*** Opening Record excerpts ***

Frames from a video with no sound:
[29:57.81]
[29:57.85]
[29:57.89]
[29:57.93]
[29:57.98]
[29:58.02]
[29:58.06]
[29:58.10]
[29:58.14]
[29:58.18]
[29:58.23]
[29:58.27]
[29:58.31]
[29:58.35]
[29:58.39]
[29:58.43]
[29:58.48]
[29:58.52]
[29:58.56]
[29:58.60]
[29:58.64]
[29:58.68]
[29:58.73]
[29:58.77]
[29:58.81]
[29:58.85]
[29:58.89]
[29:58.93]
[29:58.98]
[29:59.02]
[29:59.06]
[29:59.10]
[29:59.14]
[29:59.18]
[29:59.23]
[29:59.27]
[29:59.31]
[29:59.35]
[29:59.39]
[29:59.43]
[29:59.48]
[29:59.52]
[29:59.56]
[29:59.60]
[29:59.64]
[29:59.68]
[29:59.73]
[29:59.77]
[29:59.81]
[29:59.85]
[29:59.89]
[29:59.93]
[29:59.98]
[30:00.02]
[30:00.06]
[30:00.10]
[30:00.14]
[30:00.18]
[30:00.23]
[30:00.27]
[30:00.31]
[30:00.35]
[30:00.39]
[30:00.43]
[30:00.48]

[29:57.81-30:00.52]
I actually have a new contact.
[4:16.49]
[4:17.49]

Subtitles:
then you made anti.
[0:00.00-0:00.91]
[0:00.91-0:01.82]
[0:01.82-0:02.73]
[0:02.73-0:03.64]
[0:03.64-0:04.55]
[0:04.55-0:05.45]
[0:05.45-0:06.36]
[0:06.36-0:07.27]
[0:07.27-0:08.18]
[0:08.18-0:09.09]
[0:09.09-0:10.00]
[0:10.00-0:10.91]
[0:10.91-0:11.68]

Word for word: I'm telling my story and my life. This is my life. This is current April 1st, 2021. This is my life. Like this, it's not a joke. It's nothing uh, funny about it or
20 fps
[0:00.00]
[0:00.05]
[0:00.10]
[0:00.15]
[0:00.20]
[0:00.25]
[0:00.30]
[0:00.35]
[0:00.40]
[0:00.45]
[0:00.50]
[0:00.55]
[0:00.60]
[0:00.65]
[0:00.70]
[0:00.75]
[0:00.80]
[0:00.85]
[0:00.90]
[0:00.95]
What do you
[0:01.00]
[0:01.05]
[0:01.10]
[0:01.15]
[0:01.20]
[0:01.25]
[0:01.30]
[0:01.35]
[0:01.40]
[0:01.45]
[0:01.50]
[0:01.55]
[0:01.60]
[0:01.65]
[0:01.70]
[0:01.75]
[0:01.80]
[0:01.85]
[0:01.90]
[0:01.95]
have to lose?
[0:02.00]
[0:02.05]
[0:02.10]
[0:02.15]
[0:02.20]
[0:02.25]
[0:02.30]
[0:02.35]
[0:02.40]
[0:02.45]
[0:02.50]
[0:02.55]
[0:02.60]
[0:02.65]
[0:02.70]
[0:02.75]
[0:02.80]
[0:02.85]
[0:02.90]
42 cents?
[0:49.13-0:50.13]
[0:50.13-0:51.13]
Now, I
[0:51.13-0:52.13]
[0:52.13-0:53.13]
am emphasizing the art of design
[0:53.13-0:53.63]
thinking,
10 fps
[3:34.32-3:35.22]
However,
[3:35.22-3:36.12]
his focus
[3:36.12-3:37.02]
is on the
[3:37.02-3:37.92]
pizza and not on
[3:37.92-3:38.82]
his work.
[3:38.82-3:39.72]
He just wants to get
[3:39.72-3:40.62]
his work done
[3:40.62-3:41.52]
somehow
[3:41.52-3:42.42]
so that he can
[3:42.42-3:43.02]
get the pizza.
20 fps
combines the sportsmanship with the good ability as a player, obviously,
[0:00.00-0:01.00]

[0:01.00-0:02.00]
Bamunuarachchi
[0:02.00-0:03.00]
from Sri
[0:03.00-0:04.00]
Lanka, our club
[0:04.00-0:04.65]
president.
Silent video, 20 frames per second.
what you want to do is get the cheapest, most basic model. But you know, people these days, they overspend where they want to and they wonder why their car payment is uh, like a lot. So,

*** Closing Record excerpts ***

(Task) All records shown above are to be reproduced without any alteration.

(Answer box)
Frames from a video with no sound:
[29:57.81]
[29:57.85]
[29:57.89]
[29:57.93]
[29:57.98]
[29:58.02]
[29:58.06]
[29:58.10]
[29:58.14]
[29:58.18]
[29:58.23]
[29:58.27]
[29:58.31]
[29:58.35]
[29:58.39]
[29:58.43]
[29:58.48]
[29:58.52]
[29:58.56]
[29:58.60]
[29:58.64]
[29:58.68]
[29:58.73]
[29:58.77]
[29:58.81]
[29:58.85]
[29:58.89]
[29:58.93]
[29:58.98]
[29:59.02]
[29:59.06]
[29:59.10]
[29:59.14]
[29:59.18]
[29:59.23]
[29:59.27]
[29:59.31]
[29:59.35]
[29:59.39]
[29:59.43]
[29:59.48]
[29:59.52]
[29:59.56]
[29:59.60]
[29:59.64]
[29:59.68]
[29:59.73]
[29:59.77]
[29:59.81]
[29:59.85]
[29:59.89]
[29:59.93]
[29:59.98]
[30:00.02]
[30:00.06]
[30:00.10]
[30:00.14]
[30:00.18]
[30:00.23]
[30:00.27]
[30:00.31]
[30:00.35]
[30:00.39]
[30:00.43]
[30:00.48]

[29:57.81-30:00.52]
I actually have a new contact.
[4:16.49]
[4:17.49]

Subtitles:
then you made anti.
[0:00.00-0:00.91]
[0:00.91-0:01.82]
[0:01.82-0:02.73]
[0:02.73-0:03.64]
[0:03.64-0:04.55]
[0:04.55-0:05.45]
[0:05.45-0:06.36]
[0:06.36-0:07.27]
[0:07.27-0:08.18]
[0:08.18-0:09.09]
[0:09.09-0:10.00]
[0:10.00-0:10.91]
[0:10.91-0:11.68]

Word for word: I'm telling my story and my life. This is my life. This is current April 1st, 2021. This is my life. Like this, it's not a joke. It's nothing uh, funny about it or
20 fps
[0:00.00]
[0:00.05]
[0:00.10]
[0:00.15]
[0:00.20]
[0:00.25]
[0:00.30]
[0:00.35]
[0:00.40]
[0:00.45]
[0:00.50]
[0:00.55]
[0:00.60]
[0:00.65]
[0:00.70]
[0:00.75]
[0:00.80]
[0:00.85]
[0:00.90]
[0:00.95]
What do you
[0:01.00]
[0:01.05]
[0:01.10]
[0:01.15]
[0:01.20]
[0:01.25]
[0:01.30]
[0:01.35]
[0:01.40]
[0:01.45]
[0:01.50]
[0:01.55]
[0:01.60]
[0:01.65]
[0:01.70]
[0:01.75]
[0:01.80]
[0:01.85]
[0:01.90]
[0:01.95]
have to lose?
[0:02.00]
[0:02.05]
[0:02.10]
[0:02.15]
[0:02.20]
[0:02.25]
[0:02.30]
[0:02.35]
[0:02.40]
[0:02.45]
[0:02.50]
[0:02.55]
[0:02.60]
[0:02.65]
[0:02.70]
[0:02.75]
[0:02.80]
[0:02.85]
[0:02.90]
42 cents?
[0:49.13-0:50.13]
[0:50.13-0:51.13]
Now, I
[0:51.13-0:52.13]
[0:52.13-0:53.13]
am emphasizing the art of design
[0:53.13-0:53.63]
thinking,
10 fps
[3:34.32-3:35.22]
However,
[3:35.22-3:36.12]
his focus
[3:36.12-3:37.02]
is on the
[3:37.02-3:37.92]
pizza and not on
[3:37.92-3:38.82]
his work.
[3:38.82-3:39.72]
He just wants to get
[3:39.72-3:40.62]
his work done
[3:40.62-3:41.52]
somehow
[3:41.52-3:42.42]
so that he can
[3:42.42-3:43.02]
get the pizza.
20 fps
combines the sportsmanship with the good ability as a player, obviously,
[0:00.00-0:01.00]

[0:01.00-0:02.00]
Bamunuarachchi
[0:02.00-0:03.00]
from Sri
[0:03.00-0:04.00]
Lanka, our club
[0:04.00-0:04.65]
president.
Silent video, 20 frames per second.
what you want to do is get the cheapest, most basic model. But you know, people these days, they overspend where they want to and they wonder why their car payment is uh, like a lot. So,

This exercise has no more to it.